平たく言えばタイムマシンだ、と先輩は言った。


「つまり私は、一度未来を見てから過去に戻り、これまでプロジェクトを成功させてきたというわけだ」


「なるほど。未来と過去を行ったり来たりした、というわけですね」


「実はそこが普通のタイムマシンとは違うところだ。この指輪は、過去にしかいけない。試したことはないが、恐らく江戸時代など、どんな過去にも行くことはできる。しかし、未来に行くことは出来ない。恐らく、未来を一度見たあとに過去に戻って行動を変えれば、未来を変更できてしまうからだろう。だから私は現実時間で先に時間を過ごし、その後1年ほど過去に戻る、ということをやってきた」


他にも先輩は、過去に戻っても記憶はそのままであること、さかのぼった年数ほどではないが身体も若返ること、過去に戻るとその時間にいた自分は居なくなること、などを教えてくれた。


「そして今日君を呼び出したのは外でもない。この指輪を継いでもらいたいからだ」


「なるほど。それを使って社長をやれというわけですね。今まで教えていただいたことと、この指輪があれば百人力です。しかし、こんなものをどこで?」


「それこそが、本当に君に頼みたいことなのだ。この指輪を使って社長をしばらくやって、君が十分に仕事をしたと満足してからで良いのだが、どうしても頼みたいことがあってね――」




そしてその後、先輩の後を継いでしばらく社長として仕事をこなし、指輪の使い方も心得たところで、私は先輩の本当の願いを聞き届けることにした。定年まで仕事に従事し続けたものだから、家族もいない。後進のために、モノも金も使ってしまった。


私の人生は仕事ばかりだったが、仕事は腐っていただけの私に彩りを与えてくれ、充実したものにしてくれた。それもこれも皆先輩が可能性を見せてくださったからで、私は私の人生をくださった先輩に恩返しをしなければならないと思ったのだ。




突然呼び止めてこんな話をしてすまなかったね。そんなわけで、私は60年後の未来から、君に――未来の私の先輩に、この指輪を届けに来た。
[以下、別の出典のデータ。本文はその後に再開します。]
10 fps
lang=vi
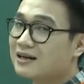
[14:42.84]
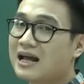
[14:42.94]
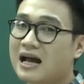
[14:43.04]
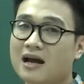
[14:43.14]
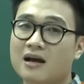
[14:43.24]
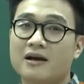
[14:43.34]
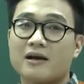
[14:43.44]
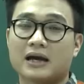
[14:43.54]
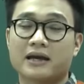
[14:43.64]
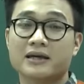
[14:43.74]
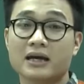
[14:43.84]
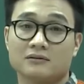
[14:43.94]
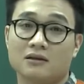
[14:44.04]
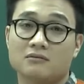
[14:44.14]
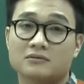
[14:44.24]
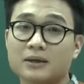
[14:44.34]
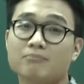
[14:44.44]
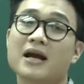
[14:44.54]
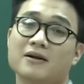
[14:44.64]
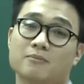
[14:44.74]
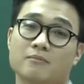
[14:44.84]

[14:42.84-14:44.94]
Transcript: là cái hiện thực cách mạng.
君は家督を継ぐつもりだそうだが、君の能力の使い道は他にある。未来が分かっていても、あそこまで積極的に行動に移し、皆の手本となって動ける人間はそうはいないのだ。君は、あの会社で力を振るうべき人間だと私は思う。


信じてもらえないかもしれないが、私は未来の君に本当に感謝している。君がこの指輪を受け取り、あの会社に入れば、君の人生は安泰だし、未来の私も充実した人生を送ることができる。人間二人が幸せになると思って、どうか指輪を受け取ってほしい。




この時代の私は、まだ生まれていない。私にはもう思い残すことはないから、この時代に来たら自ら命を絶つつもりだった。そうすれば、きっと私の故郷で私が生まれ、20年後にあの会社で君と巡り会うことになるだろう。




話を聞いてくれてありがとう。そして――満ち足りた人生を、本当にありがとうございました、先輩。


どうか、指輪を受け取ってほしい。先輩が私に託してくれた願いであり、私の最後の願いだ。あの会社を、そして未来の私を、どうかよろしく頼む。